1. An AC arc detection method based on current and harmonic fluctuations, characterized in that A control device applied to an arc detection system, the arc detection system further comprising: a first data acquisition device, a second data acquisition device; the method comprising: Collecting first electrical signal data at a preset position in a target power grid by the first data acquisition device at a first sampling frequency within a preset first time period, extracting harmonic features in the first electrical signal data, and at the same time, collecting second electrical signal data at the preset position by the second data acquisition device at a second sampling frequency within the preset first time period, extracting current waveform features in the second electrical signal data; the first sampling frequency is greater than the second sampling frequency; Determining a binary classification feature dataset according to the harmonic features and the current waveform features; Determining a fluctuation feature dataset according to the harmonic features and the current waveform features; Training a preset model based on the binary classification feature dataset and the fluctuation feature dataset respectively to obtain a binary classification model and a fluctuation model; Performing arc fault detection on the electrical signals in a preset second time period at the preset position through the binary classification model and the fluctuation model respectively to obtain a first detection result and a second detection result; Determining a target arc fault detection result at the preset position according to the first detection result and the second detection result.

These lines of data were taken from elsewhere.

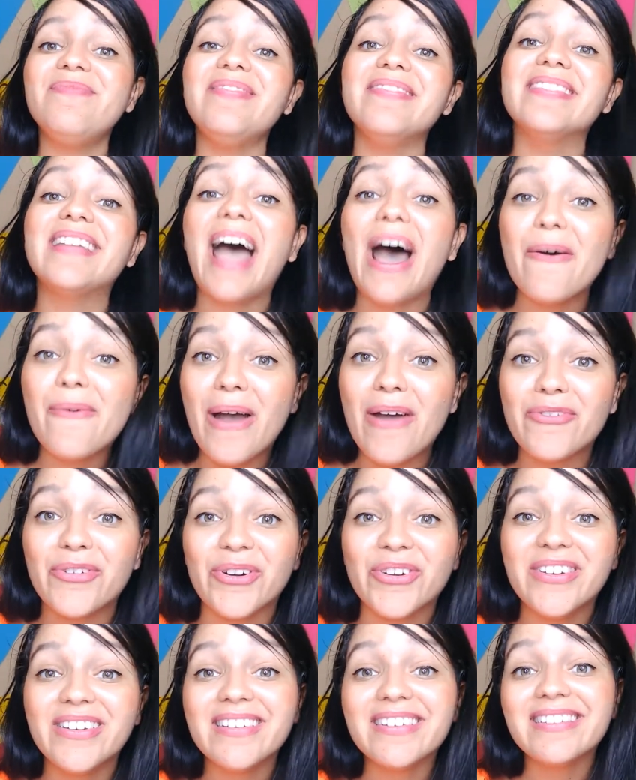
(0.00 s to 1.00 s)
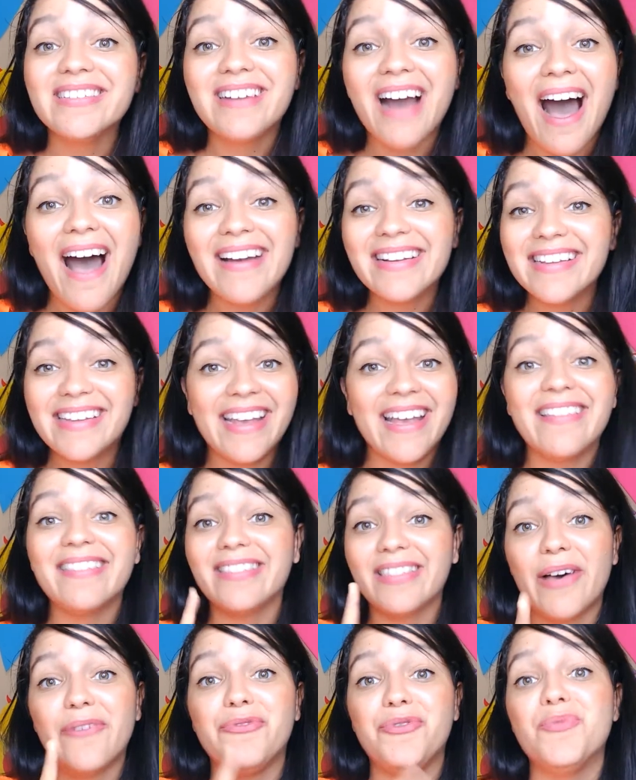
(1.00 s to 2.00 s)
However, God can't
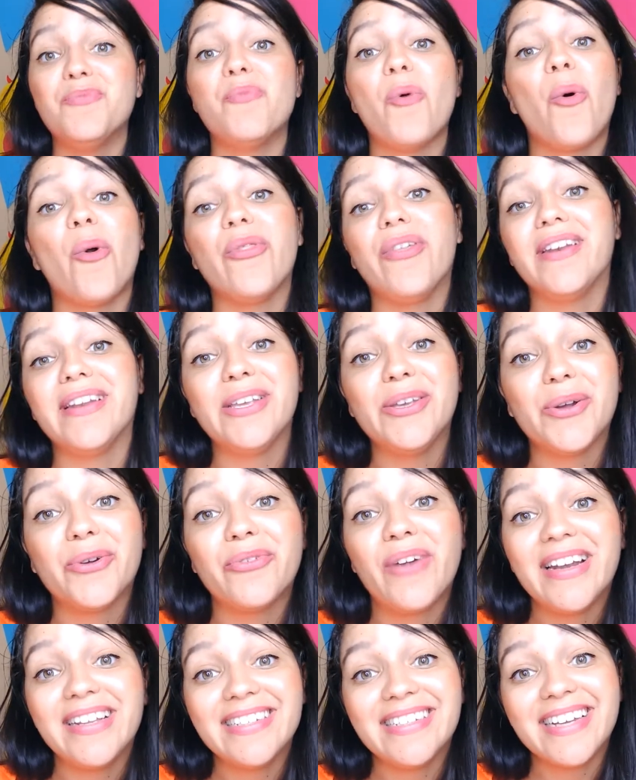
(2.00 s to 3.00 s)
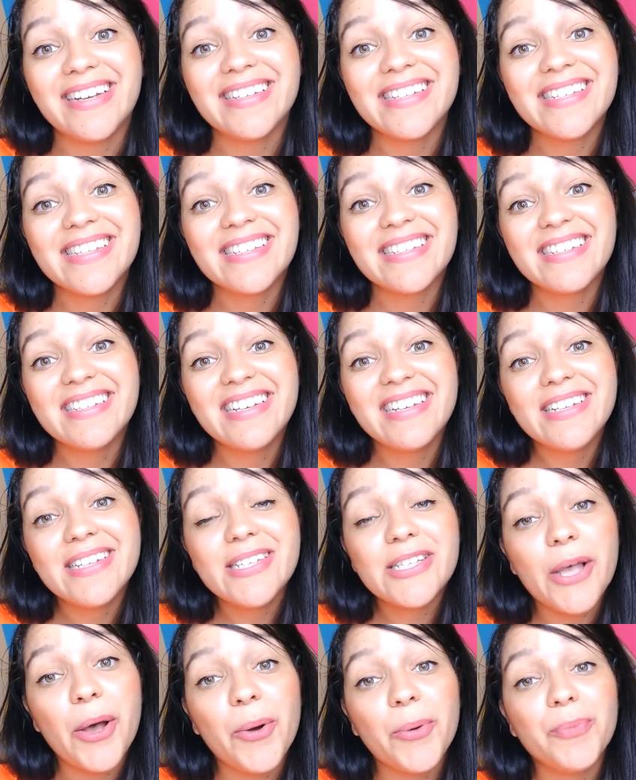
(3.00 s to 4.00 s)
love you more than he already does.
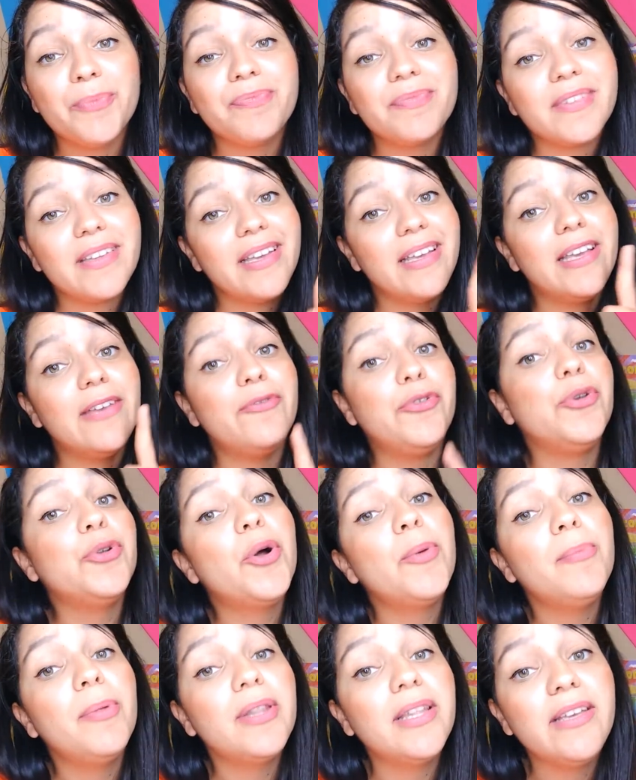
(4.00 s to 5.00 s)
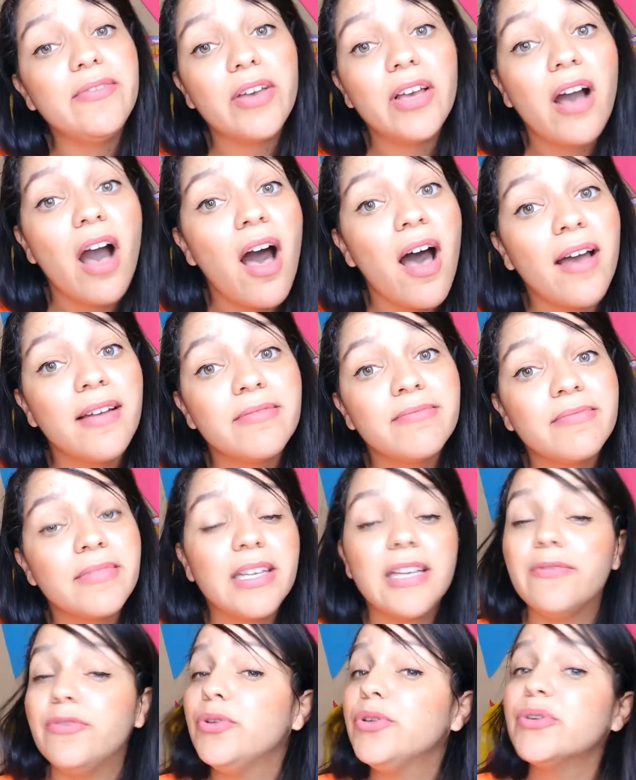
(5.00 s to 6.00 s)
So if you don't believe in God,
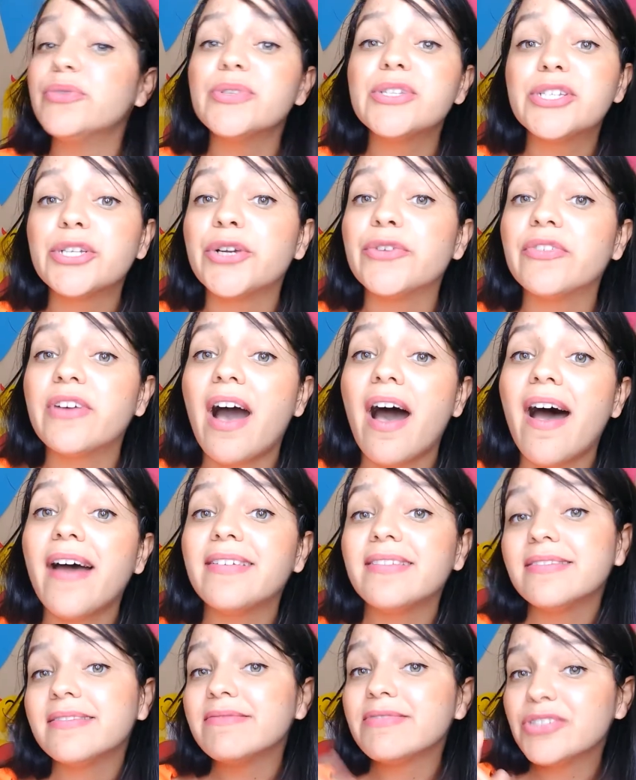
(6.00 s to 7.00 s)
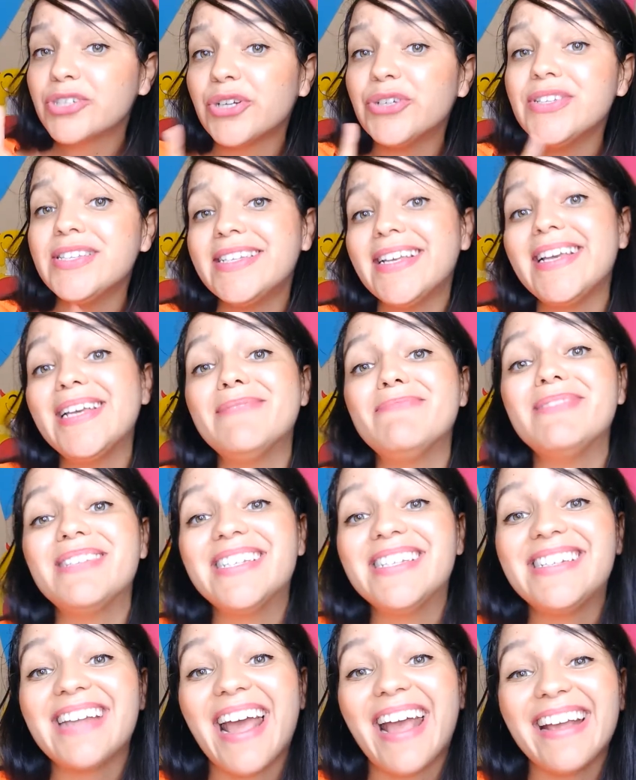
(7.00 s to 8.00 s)
if you don't serve God, turn to him
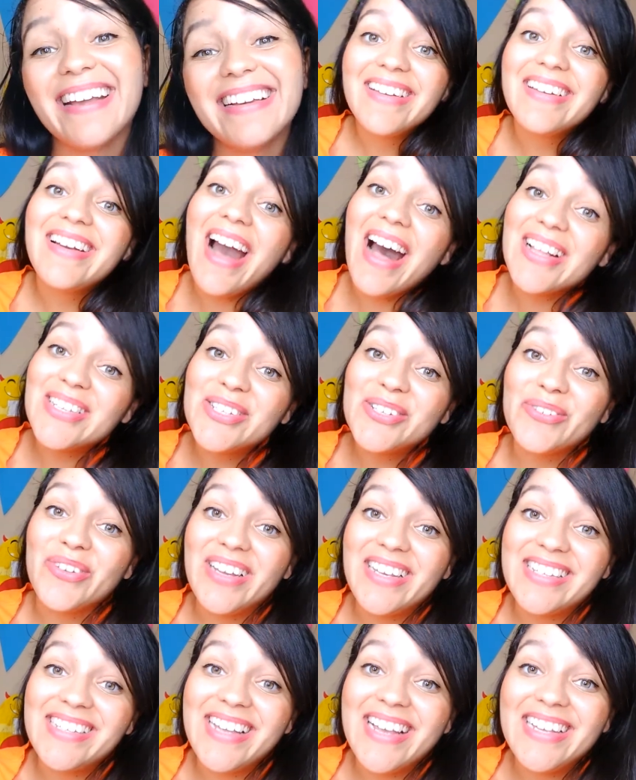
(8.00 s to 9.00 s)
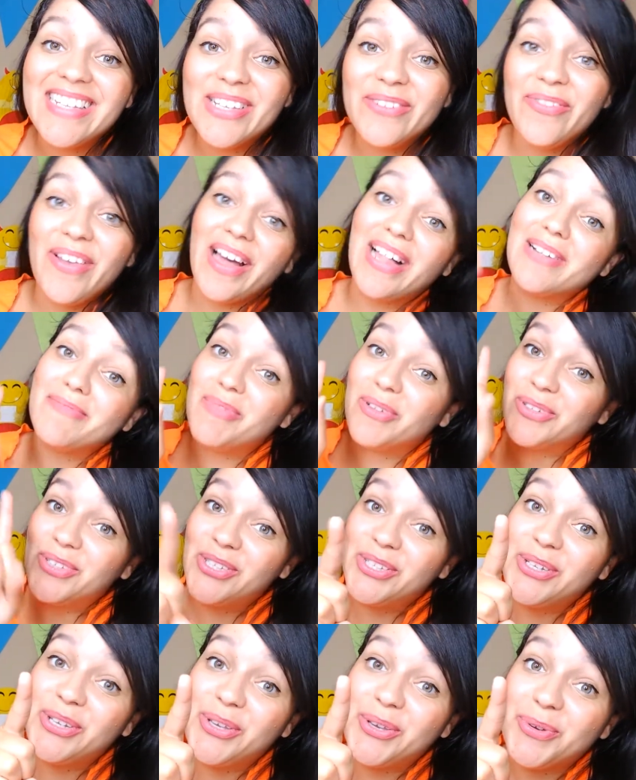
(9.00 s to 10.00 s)
today. God's grace is available
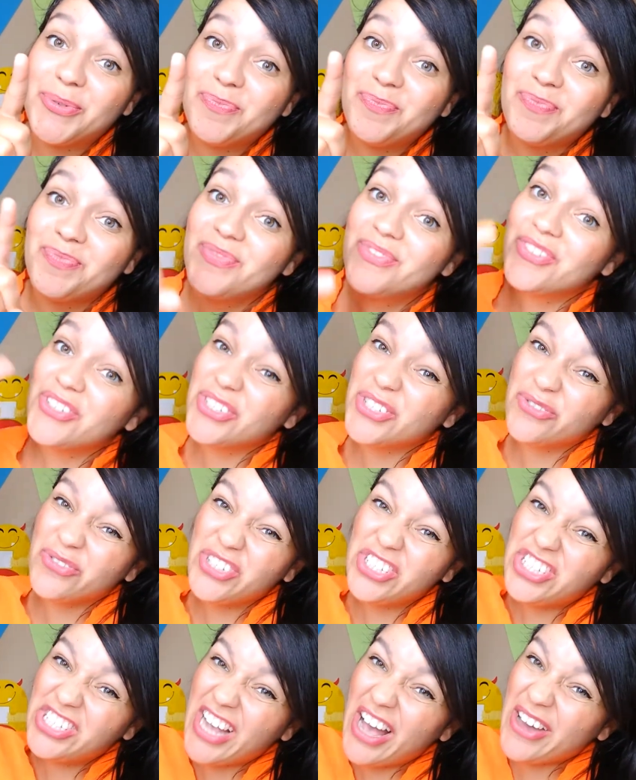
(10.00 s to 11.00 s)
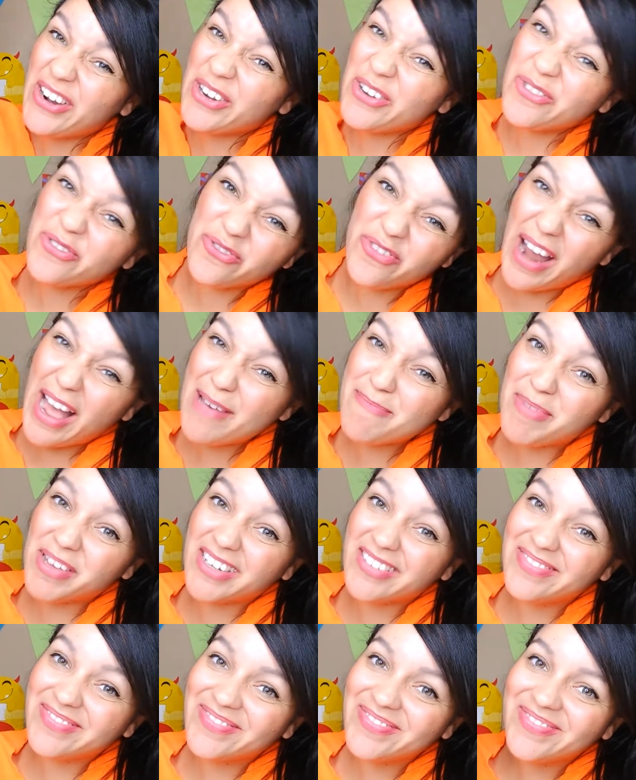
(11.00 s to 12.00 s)
to you. Just reach out and grab it.
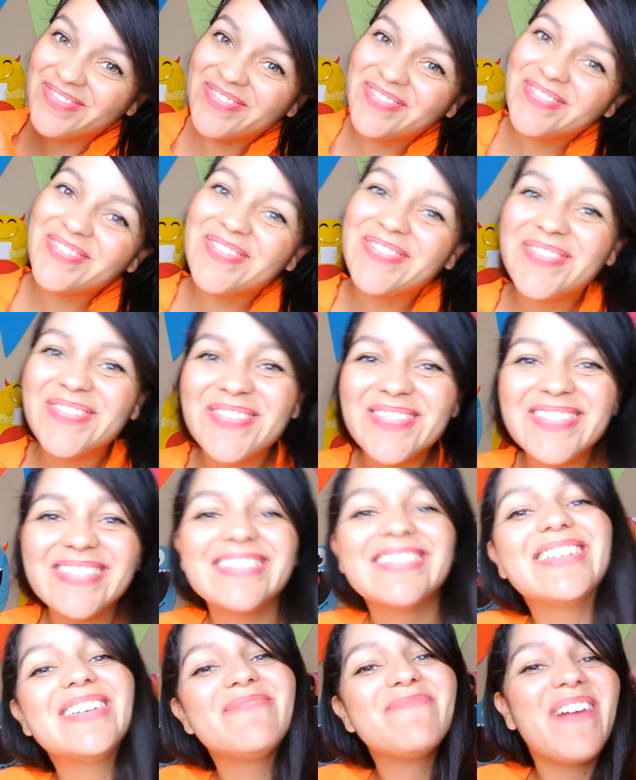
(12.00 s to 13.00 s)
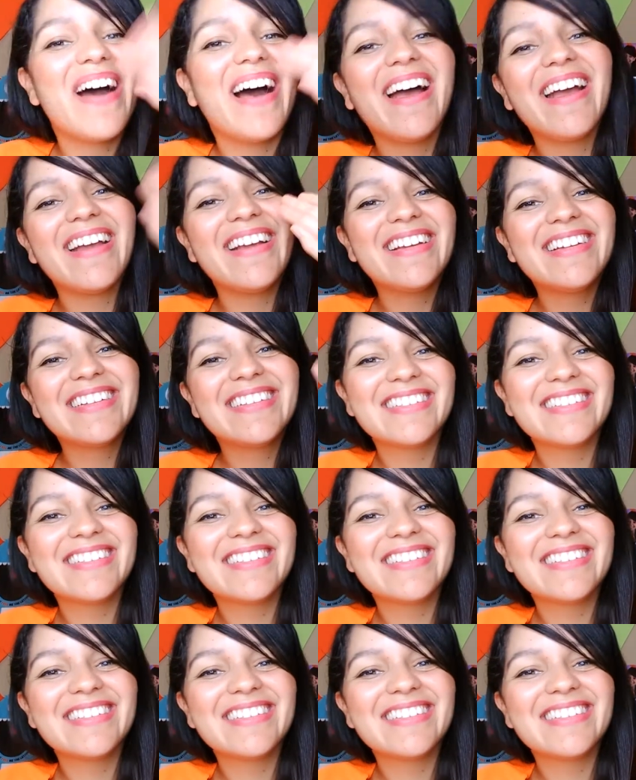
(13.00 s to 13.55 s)
Goodbye.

2. The method according to claim 1, wherein The extracting of the harmonic features in the first electrical signal data includes: Determining the power frequency period corresponding to the target power grid; Determining a target window according to the power frequency period; Extracting n frequency point channels in the first electrical signal data based on a preset short-time fast Fourier transform with the target window; n is a positive integer; Determining a first classification label corresponding to the first electrical signal data; the first classification label includes one of the following: normal label, arc label; Constructing the harmonic features according to the n frequency point channels and the first classification label.

3. The method according to claim 2, characterized in that, The extracting of the current waveform features in the second electrical signal data includes: Extracting a waveform matrix in the second electrical signal data based on the target window; Determining a second classification label corresponding to the second electrical signal data; the second classification label includes one of the following: normal label, arc label; Determining the current waveform features according to the waveform matrix and the second classification label.

4. The method according to claim 3, wherein The determining of the binary classification feature dataset according to the harmonic features and the current waveform features includes: Combining the harmonic features and the current waveform features to obtain a target combined feature; Normalizing the target combined feature to obtain a first combined feature; Determining a target category corresponding to the first combined feature according to the first classification label and the second classification label; the target category includes one of the following: normal category, arc category; Determining the binary classification feature dataset according to the first combined feature and the target category.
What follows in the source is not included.